» Problem requirements
Print this span of the material below exactly: the line with "[0:02.88-0:03.36]", the line with "[0:17.28-0:17.76]", and every line between them, but nothing else.

» Provided records
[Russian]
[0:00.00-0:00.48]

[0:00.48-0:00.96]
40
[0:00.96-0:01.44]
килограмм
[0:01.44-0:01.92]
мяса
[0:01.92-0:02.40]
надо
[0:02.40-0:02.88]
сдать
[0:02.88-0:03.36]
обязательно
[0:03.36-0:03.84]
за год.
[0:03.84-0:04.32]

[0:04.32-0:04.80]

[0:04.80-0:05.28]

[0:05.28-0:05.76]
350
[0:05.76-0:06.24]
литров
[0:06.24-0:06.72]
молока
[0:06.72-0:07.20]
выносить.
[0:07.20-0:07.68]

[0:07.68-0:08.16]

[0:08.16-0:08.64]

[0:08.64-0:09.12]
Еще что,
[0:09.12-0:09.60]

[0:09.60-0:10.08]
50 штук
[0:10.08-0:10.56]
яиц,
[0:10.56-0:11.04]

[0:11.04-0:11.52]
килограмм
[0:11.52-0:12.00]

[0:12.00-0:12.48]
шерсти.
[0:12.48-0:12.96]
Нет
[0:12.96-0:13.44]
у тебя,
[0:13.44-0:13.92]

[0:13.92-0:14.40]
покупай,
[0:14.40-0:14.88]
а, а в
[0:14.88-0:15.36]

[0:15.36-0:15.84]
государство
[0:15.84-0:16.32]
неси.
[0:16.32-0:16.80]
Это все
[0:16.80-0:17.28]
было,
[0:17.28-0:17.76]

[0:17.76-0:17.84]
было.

...

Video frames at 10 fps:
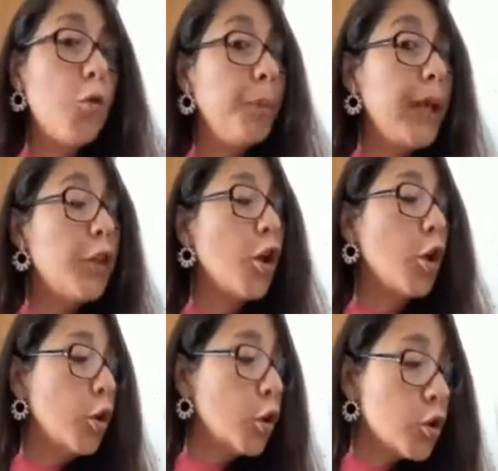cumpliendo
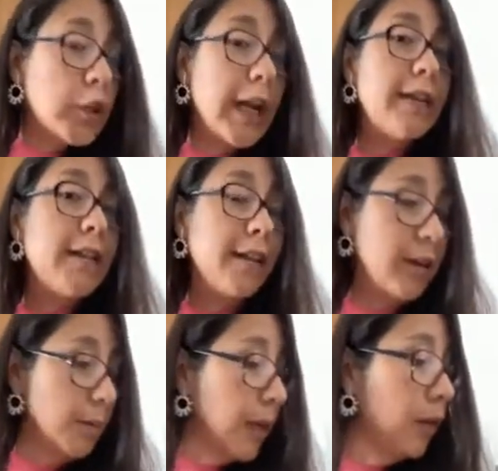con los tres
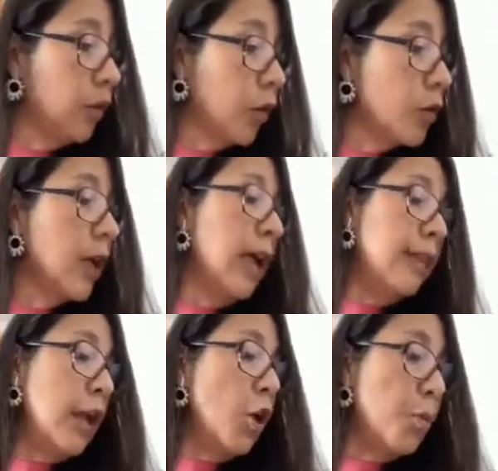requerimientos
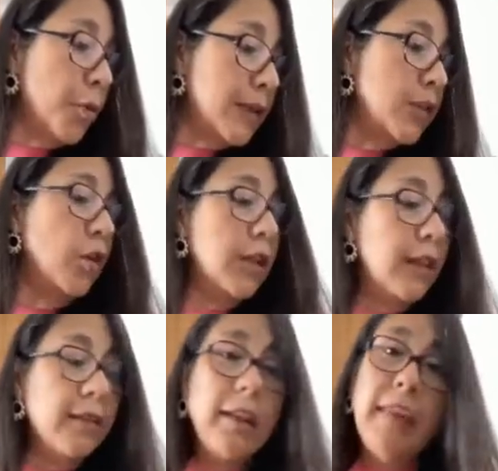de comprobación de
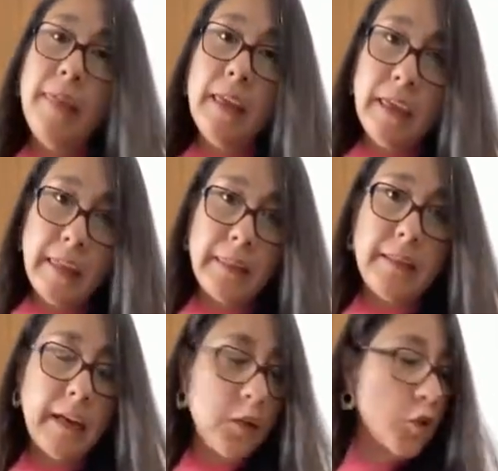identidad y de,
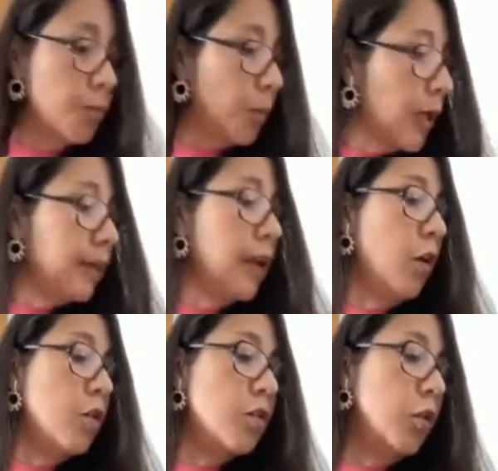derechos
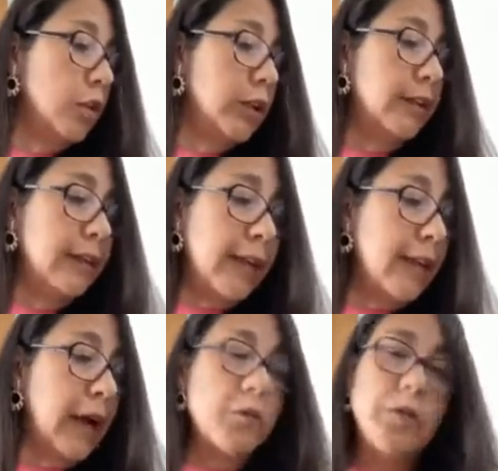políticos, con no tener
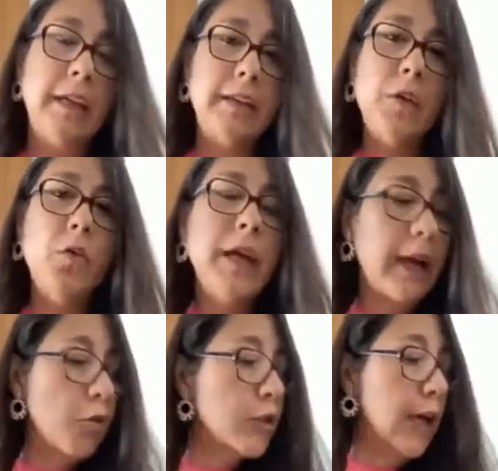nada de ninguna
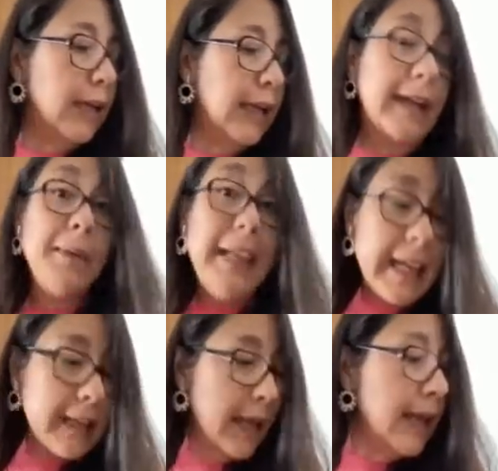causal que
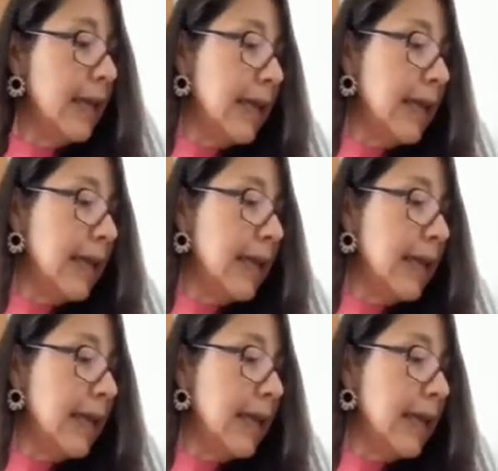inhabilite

» Written response
[0:02.88-0:03.36]
обязательно
[0:03.36-0:03.84]
за год.
[0:03.84-0:04.32]

[0:04.32-0:04.80]

[0:04.80-0:05.28]

[0:05.28-0:05.76]
350
[0:05.76-0:06.24]
литров
[0:06.24-0:06.72]
молока
[0:06.72-0:07.20]
выносить.
[0:07.20-0:07.68]

[0:07.68-0:08.16]

[0:08.16-0:08.64]

[0:08.64-0:09.12]
Еще что,
[0:09.12-0:09.60]

[0:09.60-0:10.08]
50 штук
[0:10.08-0:10.56]
яиц,
[0:10.56-0:11.04]

[0:11.04-0:11.52]
килограмм
[0:11.52-0:12.00]

[0:12.00-0:12.48]
шерсти.
[0:12.48-0:12.96]
Нет
[0:12.96-0:13.44]
у тебя,
[0:13.44-0:13.92]

[0:13.92-0:14.40]
покупай,
[0:14.40-0:14.88]
а, а в
[0:14.88-0:15.36]

[0:15.36-0:15.84]
государство
[0:15.84-0:16.32]
неси.
[0:16.32-0:16.80]
Это все
[0:16.80-0:17.28]
было,
[0:17.28-0:17.76]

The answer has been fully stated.